*WHAT YOU ARE ASKED TO DO*. Only the text of the records belongs in the answer, copied exactly and without pictures.

(Collected data)

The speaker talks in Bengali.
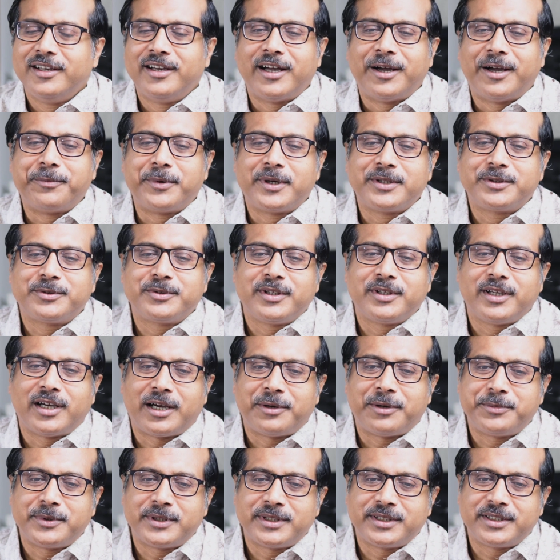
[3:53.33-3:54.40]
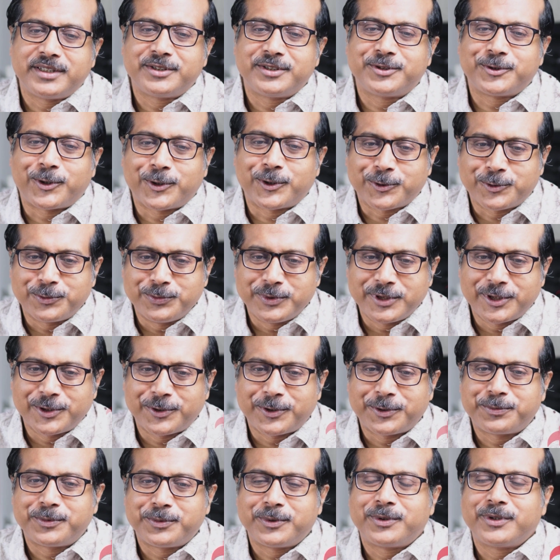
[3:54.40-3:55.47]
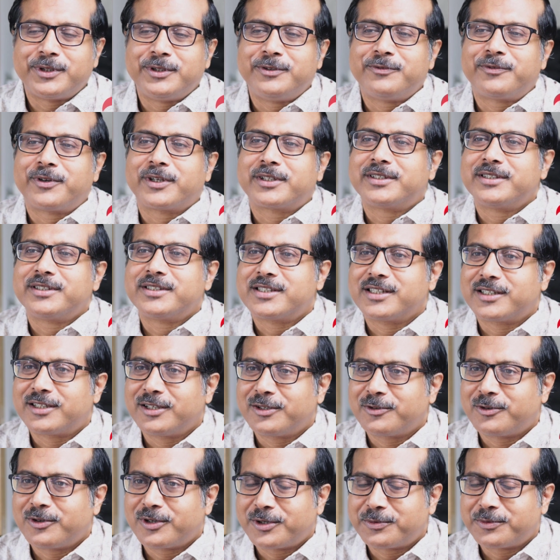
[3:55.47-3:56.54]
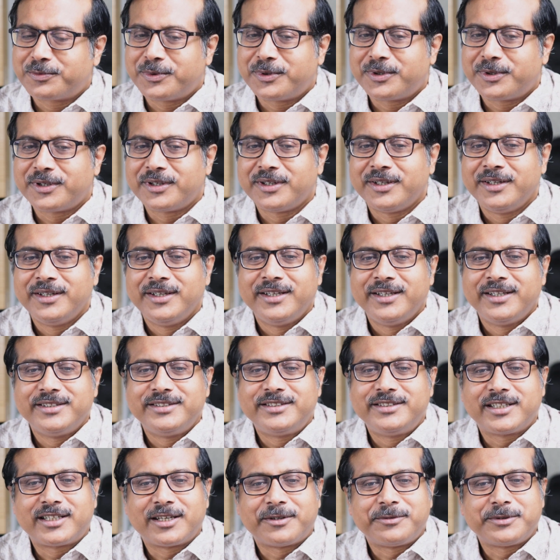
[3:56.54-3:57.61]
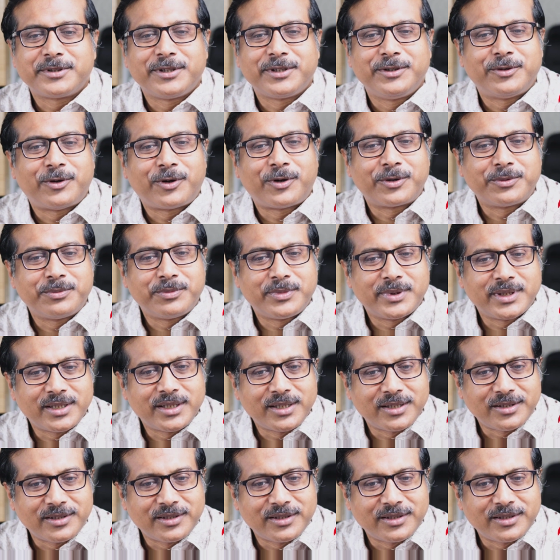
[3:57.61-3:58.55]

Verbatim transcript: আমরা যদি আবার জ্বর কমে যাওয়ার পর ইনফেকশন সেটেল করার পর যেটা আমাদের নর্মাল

*YOUR SOLUTION*.
The speaker talks in Bengali.
[3:53.33-3:54.40]
[3:54.40-3:55.47]
[3:55.47-3:56.54]
[3:56.54-3:57.61]
[3:57.61-3:58.55]

Verbatim transcript: আমরা যদি আবার জ্বর কমে যাওয়ার পর ইনফেকশন সেটেল করার পর যেটা আমাদের নর্মাল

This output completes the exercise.